« Naître,
ce n'est pas compliqué. Mourir, c'est très facile. Vivre, entre ces deux
événements, ce n'est pas nécessairement impossible. Il n'est question que de
suivre les règles et d'appliquer les principes pour s'en accommoder, il suffit
de savoir qu'en toutes circonstances, il existe une solution, un moyen de
réagir et de se comporter, une explication aux problèmes, car la vie n'est
qu'une longue suite d'infimes problèmes qui, chacun, appelle et doit connaître
une réponse.
Il s'agit de
connaître et d'apprendre, dès l'instant déjà si mondain de sa naissance, à
tenir son rang et respecter les codes qui régissent l'existence.
Il s'agit
enfin de contrôler ses peines, de pleurer en quantité nécessaire et relative,
de juger de l'importance de son chagrin et toujours, dans les instants les plus
difficiles de la vie, d'évaluer la juste part qu'on leur accorde.
Appuyé
sur le livre des convenances, des usages et des bonnes manières, faisant
toujours référence, sans jamais rien laisser passer de sa propre nature intime,
cette bête incontrôlable qui ne laisse parler que son cœur, c'est bien risible,
faisant toujours référence et ne voulant pas en démordre, à la bienséance,
l'étiquette, les recommandations, le bon assortiment des objets et des
personnes, le ton et l'ordre, on se tiendra toujours bien, on sera comme il
faut, on ne risquera rien, on n'aura jamais peur. »
C’est ainsi que Jean-Luc
Lagarce présentait sa pièce Les Règles
du savoir-vivre dans la société moderne dans le
programme écrit pour sa création en novembre 1994. Les Règles du savoir-vivre sont un
monologue dont le personnage est une dame qui décrit, édicte et commente les
règles à suivre pour affronter sereinement et efficacement les grands moments
de l’existence.
Ce texte est
l’adaptation par Jean-Luc Lagarce d’un célèbre manuel de savoir-vivre de la fin
du 19e siècle,
celui de la Baronne Staffe : Usages du
monde, qui connut en moins de dix ans plus
de 130 rééditions et eut une influence durable.
Jean-Luc
Lagarce (1957-1995) est l’un des auteurs français
les plus importants de la fin du 20e siècle, et actuellement l’auteur le plus joué en France après
Shakespeare et Molière.
Son
théâtre est centré sur le discours, et ses œuvres se caractérisent par un usage
original du langage.
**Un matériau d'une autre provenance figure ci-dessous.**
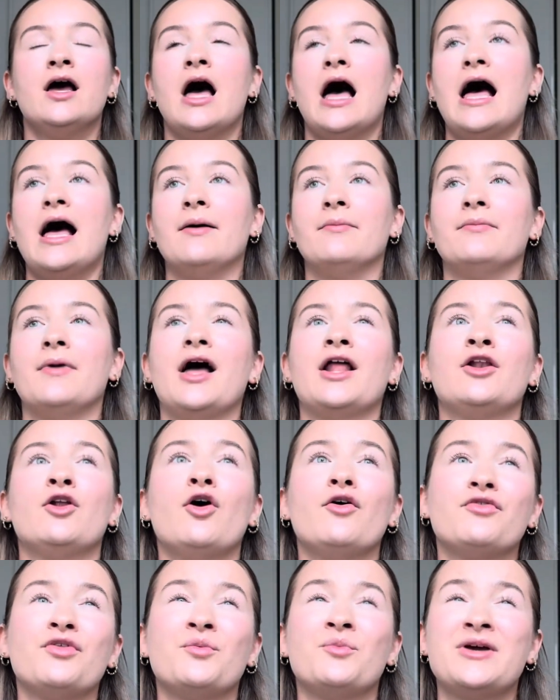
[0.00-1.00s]
A lot
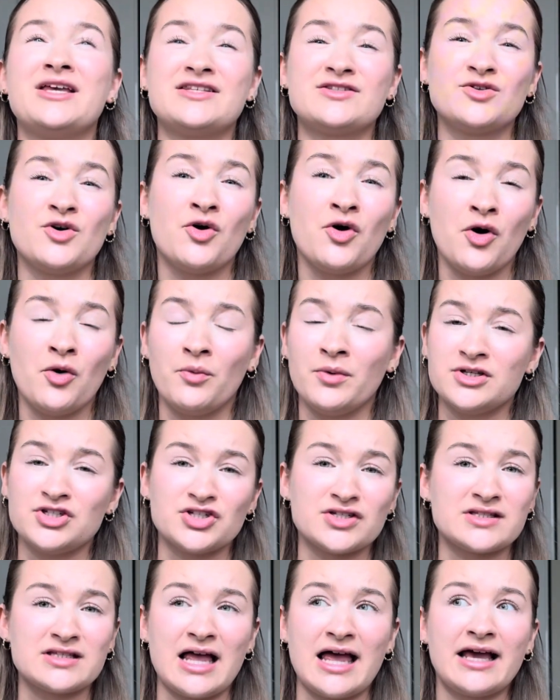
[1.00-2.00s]
of them we saw were
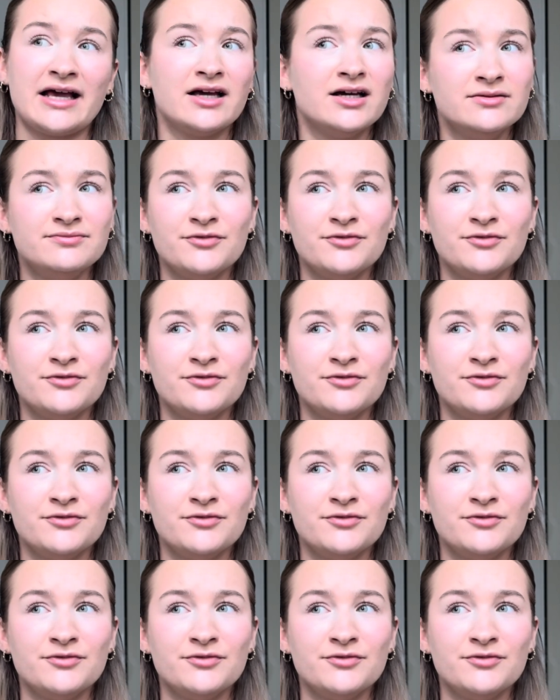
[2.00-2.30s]
just like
L’écriture de Lagarce – grand lecteur notamment de
Marivaux, Ionesco, Beckett, Duras – est à la fois extrêmement simple et
subtile, nourrie de références littéraires. Son théâtre montre des personnages
en lutte avec le langage, à la recherche permanente du mot et de l’expression
exactes : l’essentiel est moins dans ce que les personnages veulent dire
que dans les difficultés qu’ils rencontrent pour le dire. L’univers de Lagarce
est poétique et intime, plein d’humour et d’ironie sur l’homme et le monde.
Le texte de la pièce est publié aux éditions Les Solitaires intempestifs.